Dwh lecture slides-week 13
Dwh lecture slides-week 13Dwh lecture slides-week 13
Dwh lecture slides-week 13
 
Dwh lecture slides-week 12&13
Dwh lecture slides-week 12&13Dwh lecture slides-week 12&13
Dwh lecture slides-week 12&13
 
Data warehousing and mining furc
Data warehousing and mining furcData warehousing and mining furc
Data warehousing and mining furc
 
Lecture 40
Lecture 40Lecture 40
Lecture 40
 
Lecture 39
Lecture 39Lecture 39
Lecture 39
 
Lecture 38
Lecture 38Lecture 38
Lecture 38
 
Lecture 37
Lecture 37Lecture 37
Lecture 37
 
Lecture 35
Lecture 35Lecture 35
Lecture 35
 

Recently uploaded

CCS355 Neural Network & Deep Learning UNIT III notes and Question bank .pdf
CCS355 Neural Network & Deep Learning UNIT III notes and Question bank .pdfCCS355 Neural Network & Deep Learning UNIT III notes and Question bank .pdf
CCS355 Neural Network & Deep Learning UNIT III notes and Question bank .pdfAsst.prof M.Gokilavani
 
VIP Call Girls Service Hitech City Hyderabad Call +91-8250192130
VIP Call Girls Service Hitech City Hyderabad Call +91-8250192130VIP Call Girls Service Hitech City Hyderabad Call +91-8250192130
VIP Call Girls Service Hitech City Hyderabad Call +91-8250192130Suhani Kapoor
 
OSVC_Meta-Data based Simulation Automation to overcome Verification Challenge...
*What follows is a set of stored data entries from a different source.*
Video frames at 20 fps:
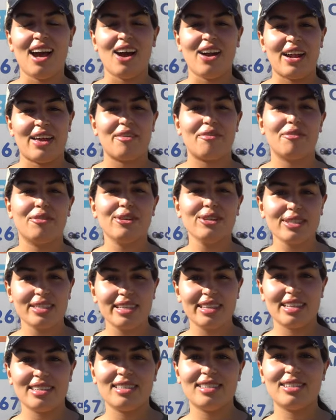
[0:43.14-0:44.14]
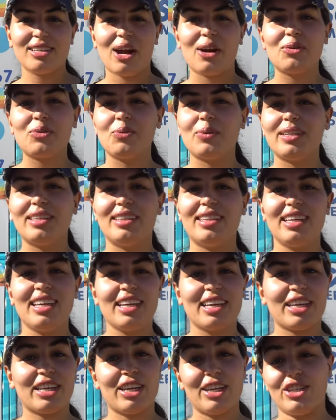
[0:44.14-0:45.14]
All right, first let's start with
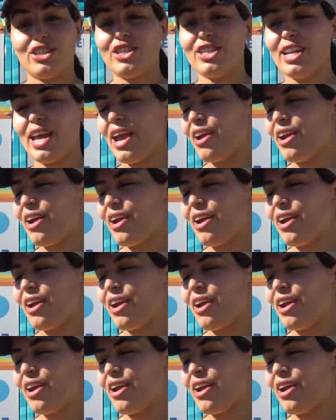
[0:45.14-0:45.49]
the kitchen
OSVC_Meta-Data based Simulation Automation to overcome Verification Challenge...OSVC_Meta-Data based Simulation Automation to overcome Verification Challenge...
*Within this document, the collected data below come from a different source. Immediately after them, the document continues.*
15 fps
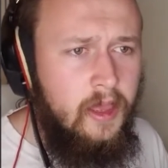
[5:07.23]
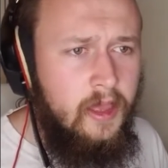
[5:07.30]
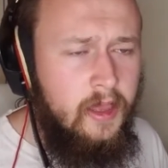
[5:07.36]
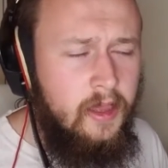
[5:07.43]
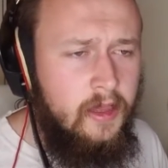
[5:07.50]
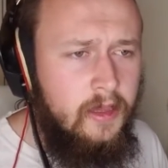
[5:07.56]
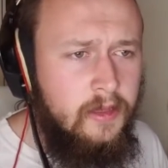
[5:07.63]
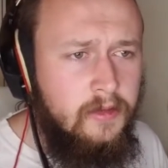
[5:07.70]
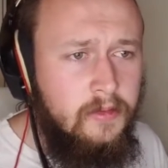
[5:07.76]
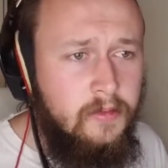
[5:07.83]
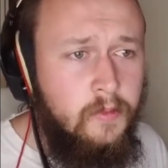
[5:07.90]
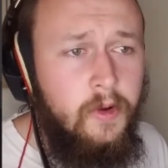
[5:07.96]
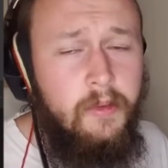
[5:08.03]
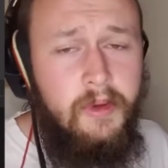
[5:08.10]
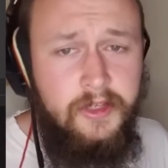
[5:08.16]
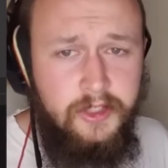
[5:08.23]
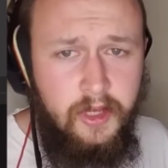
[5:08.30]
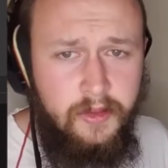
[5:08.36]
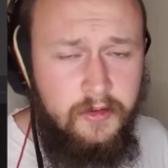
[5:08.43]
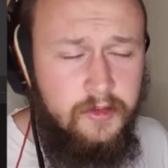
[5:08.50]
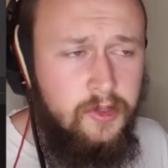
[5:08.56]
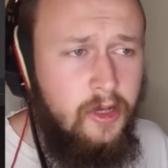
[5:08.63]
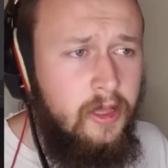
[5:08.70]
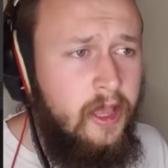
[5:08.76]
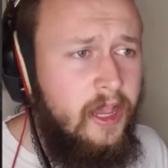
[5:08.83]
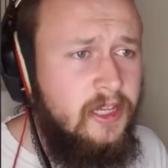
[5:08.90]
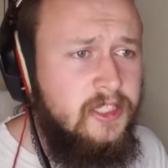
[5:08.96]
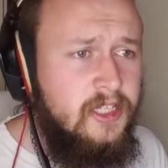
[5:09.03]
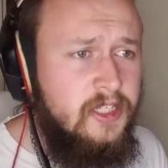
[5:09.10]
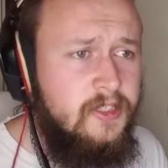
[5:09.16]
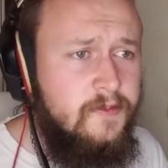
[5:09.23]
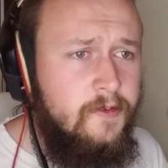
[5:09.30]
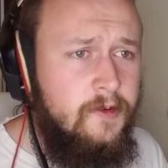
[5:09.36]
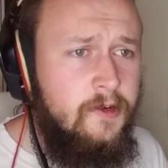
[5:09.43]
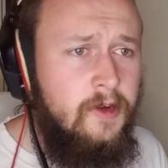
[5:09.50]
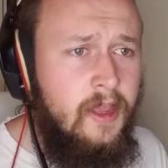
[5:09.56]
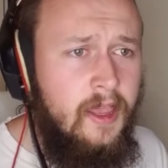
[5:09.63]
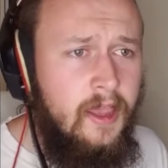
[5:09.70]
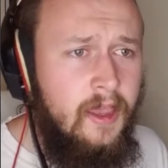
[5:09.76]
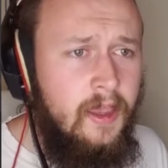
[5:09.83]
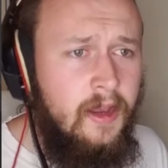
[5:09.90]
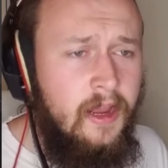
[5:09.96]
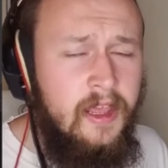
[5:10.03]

a one of my Southern drawl accents for an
OSVC_Meta-Data based Simulation Automation to overcome Verification Challenge...Soham Mondal
 
HARMONY IN THE NATURE AND EXISTENCE - Unit-IV
HARMONY IN THE NATURE AND EXISTENCE - Unit-IVHARMONY IN THE NATURE AND EXISTENCE - Unit-IV
HARMONY IN THE NATURE AND EXISTENCE - Unit-IVRajaP95
 
Past, Present and Future of Generative AI
Past, Present and Future of Generative AIPast, Present and Future of Generative AI
Past, Present and Future of Generative AIabhishek36461
 
INFLUENCE OF NANOSILICA ON THE PROPERTIES OF CONCRETE
INFLUENCE OF NANOSILICA ON THE PROPERTIES OF CONCRETEINFLUENCE OF NANOSILICA ON THE PROPERTIES OF CONCRETE
INFLUENCE OF NANOSILICA ON THE PROPERTIES OF CONCRETEroselinkalist12
 
Current Transformer Drawing and GTP for MSETCL
Current Transformer Drawing and GTP for MSETCLCurrent Transformer Drawing and GTP for MSETCL
Current Transformer Drawing and GTP for MSETCLDeelipZope
 
SPICE PARK APR2024 ( 6,793 SPICE Models )
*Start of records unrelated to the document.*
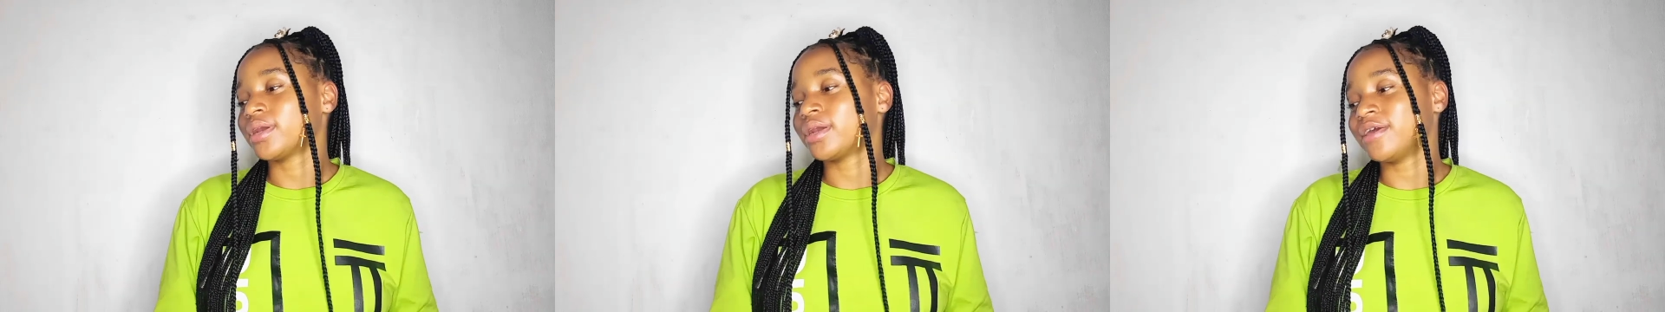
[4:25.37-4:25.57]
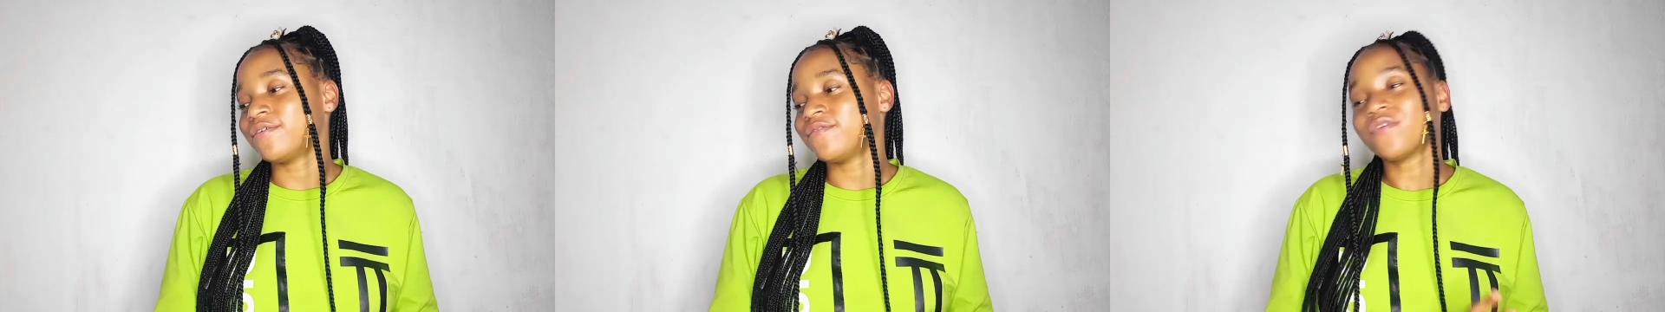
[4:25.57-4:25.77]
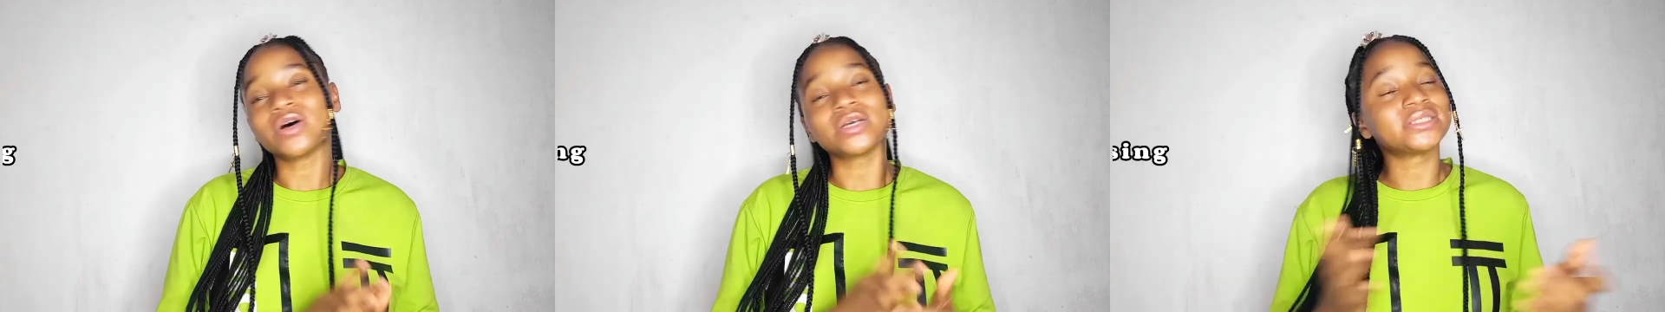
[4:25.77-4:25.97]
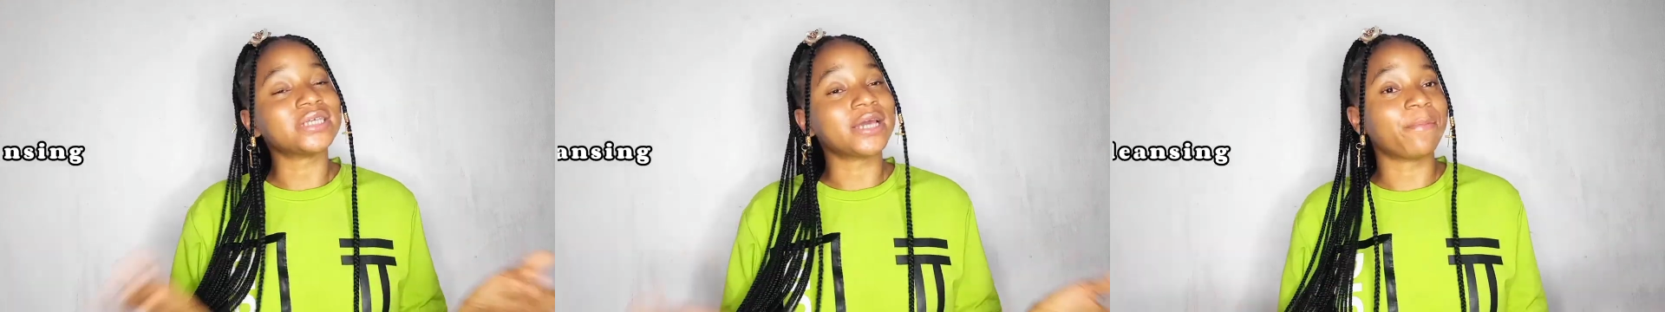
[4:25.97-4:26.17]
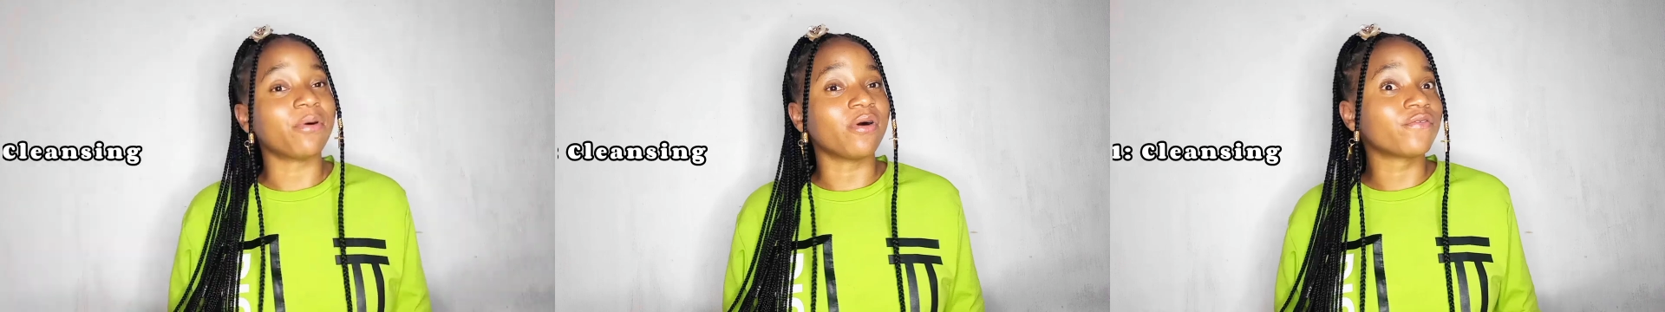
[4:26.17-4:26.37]
the first
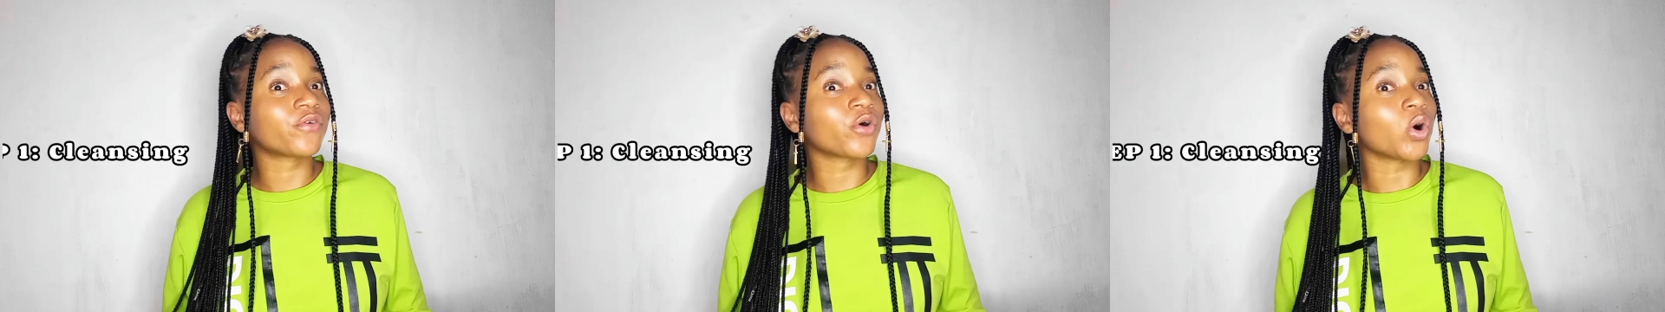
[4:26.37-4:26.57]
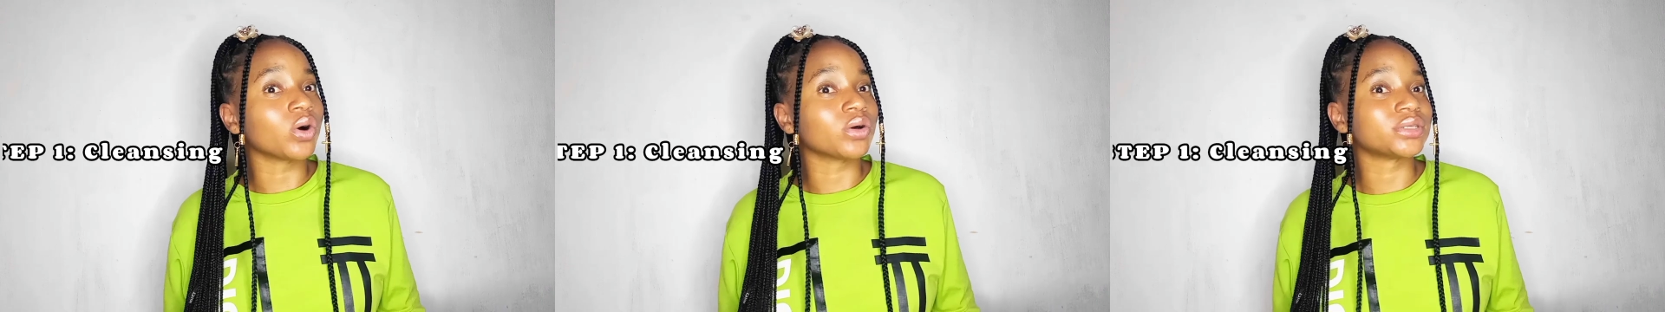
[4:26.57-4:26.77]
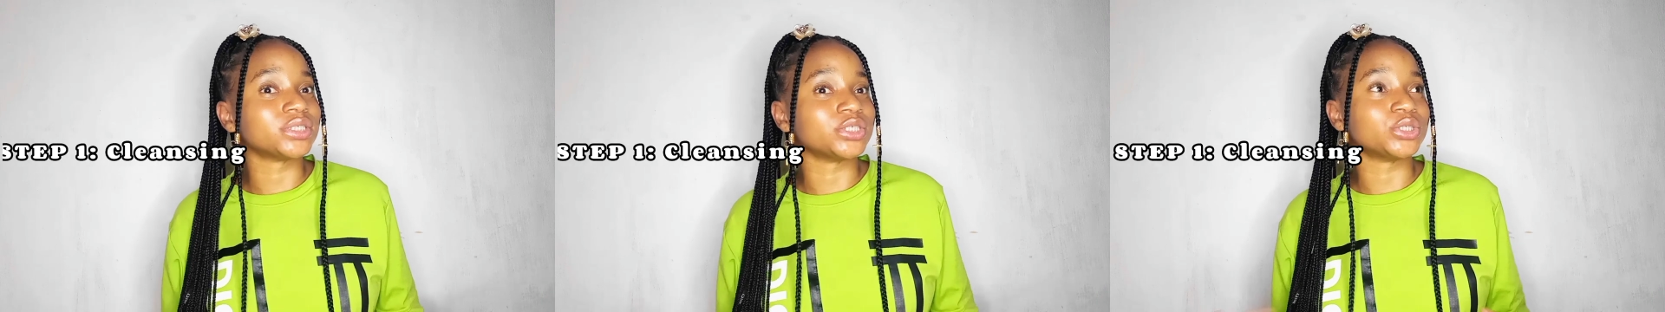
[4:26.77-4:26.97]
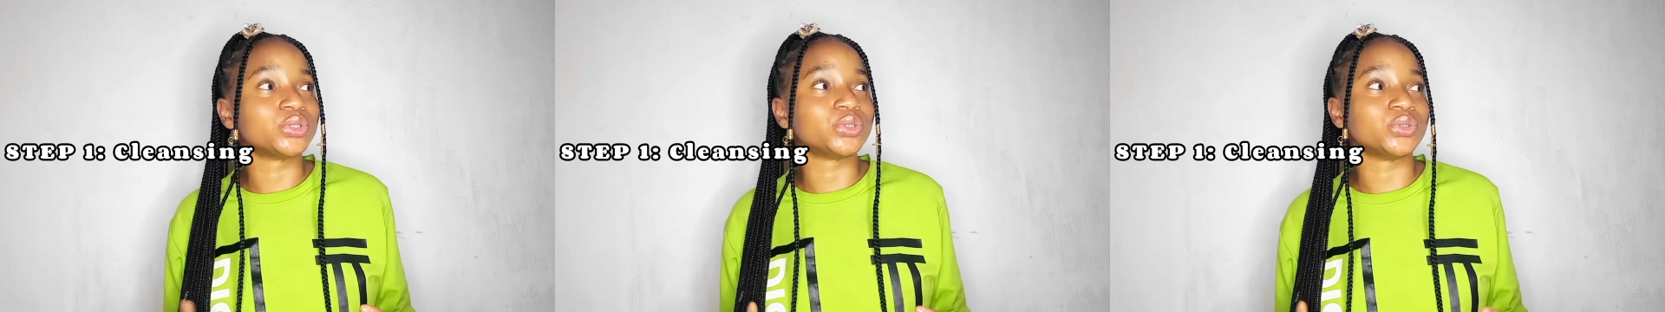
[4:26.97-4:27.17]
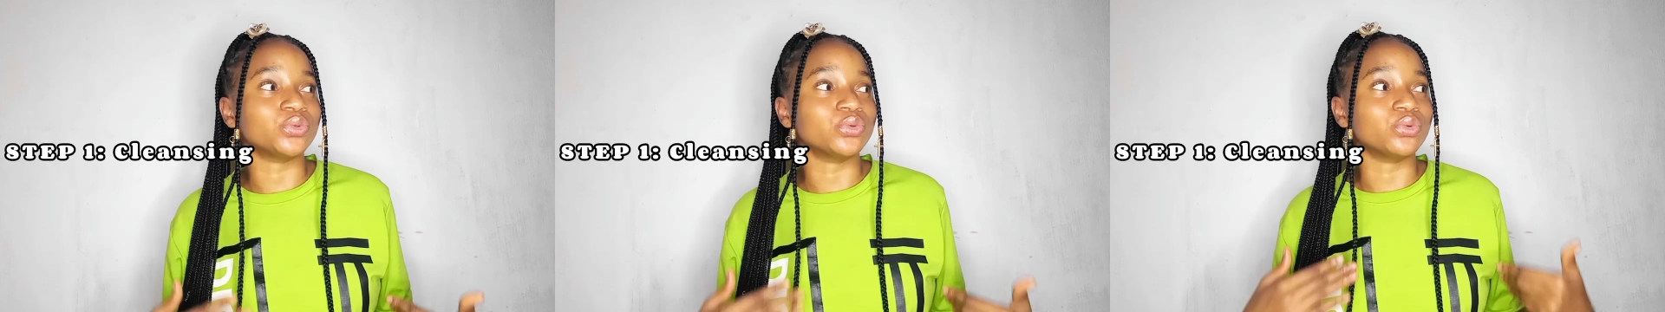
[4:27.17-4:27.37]
step of course
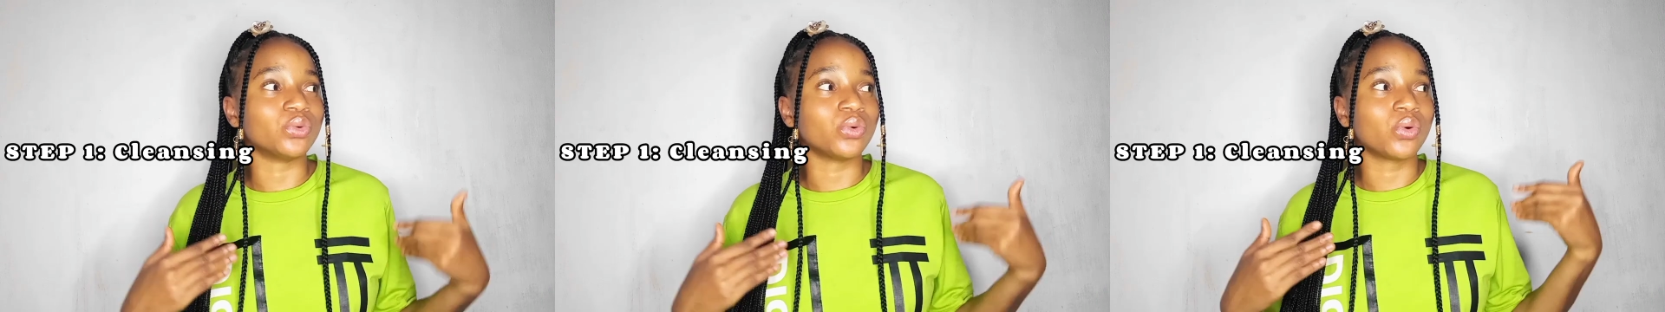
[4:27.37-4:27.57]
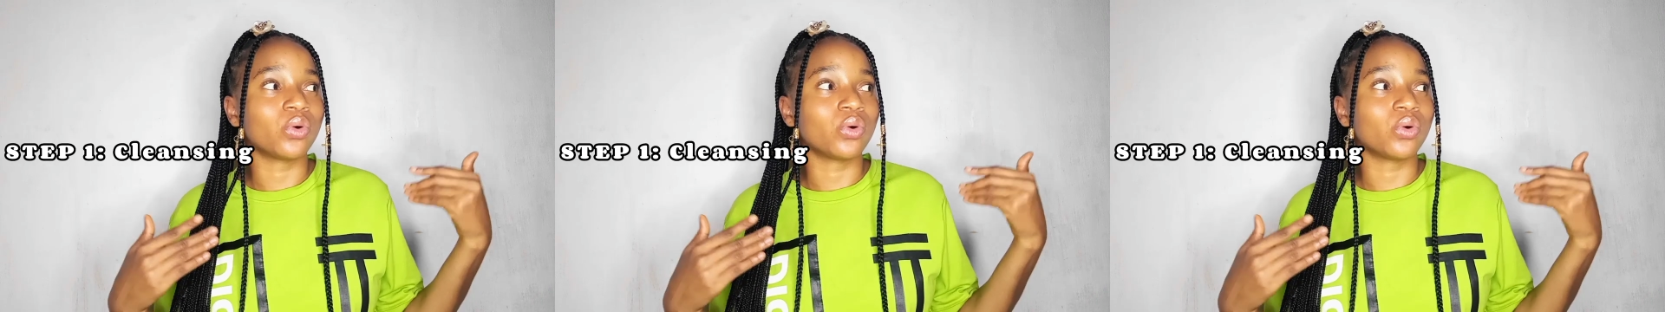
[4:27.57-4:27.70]
is to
SPICE PARK APR2024 ( 6,793 SPICE Models )SPICE PARK APR2024 ( 6,793 SPICE Models )
SPICE PARK APR2024 ( 6,793 SPICE Models )Tsuyoshi Horigome
 
power system scada applications and uses
power system scada applications and usespower system scada applications and uses
power system scada applications and usesDevarapalliHaritha
 
chaitra-1.pptx fake news detection using machine learning
chaitra-1.pptx  fake news detection using machine learningchaitra-1.pptx  fake news detection using machine learning
chaitra-1.pptx fake news detection using machine learningmisbanausheenparvam
 
CCS355 Neural Network & Deep Learning Unit II Notes with Question bank .pdf
CCS355 Neural Network & Deep Learning Unit II Notes with Question bank .pdfCCS355 Neural Network & Deep Learning Unit II Notes with Question bank .pdf
CCS355 Neural Network & Deep Learning Unit II Notes with Question bank .pdfAsst.prof M.Gokilavani
 
Heart Disease Prediction using machine learning.pptx
Heart Disease Prediction using machine learning.pptxHeart Disease Prediction using machine learning.pptx
Heart Disease Prediction using machine learning.pptxPoojaBan
 
GDSC ASEB Gen AI study jams presentation
GDSC ASEB Gen AI study jams presentationGDSC ASEB Gen AI study jams presentation
GDSC ASEB Gen AI study jams presentationGDSCAESB
 
Microscopic Analysis of Ceramic Materials.pptx
Microscopic Analysis of Ceramic Materials.pptxMicroscopic Analysis of Ceramic Materials.pptx
Microscopic Analysis of Ceramic Materials.pptxpurnimasatapathy1234
 
Gfe Mayur Vihar Call Girls Service WhatsApp -> 9999965857 Available 24x7 ^ De...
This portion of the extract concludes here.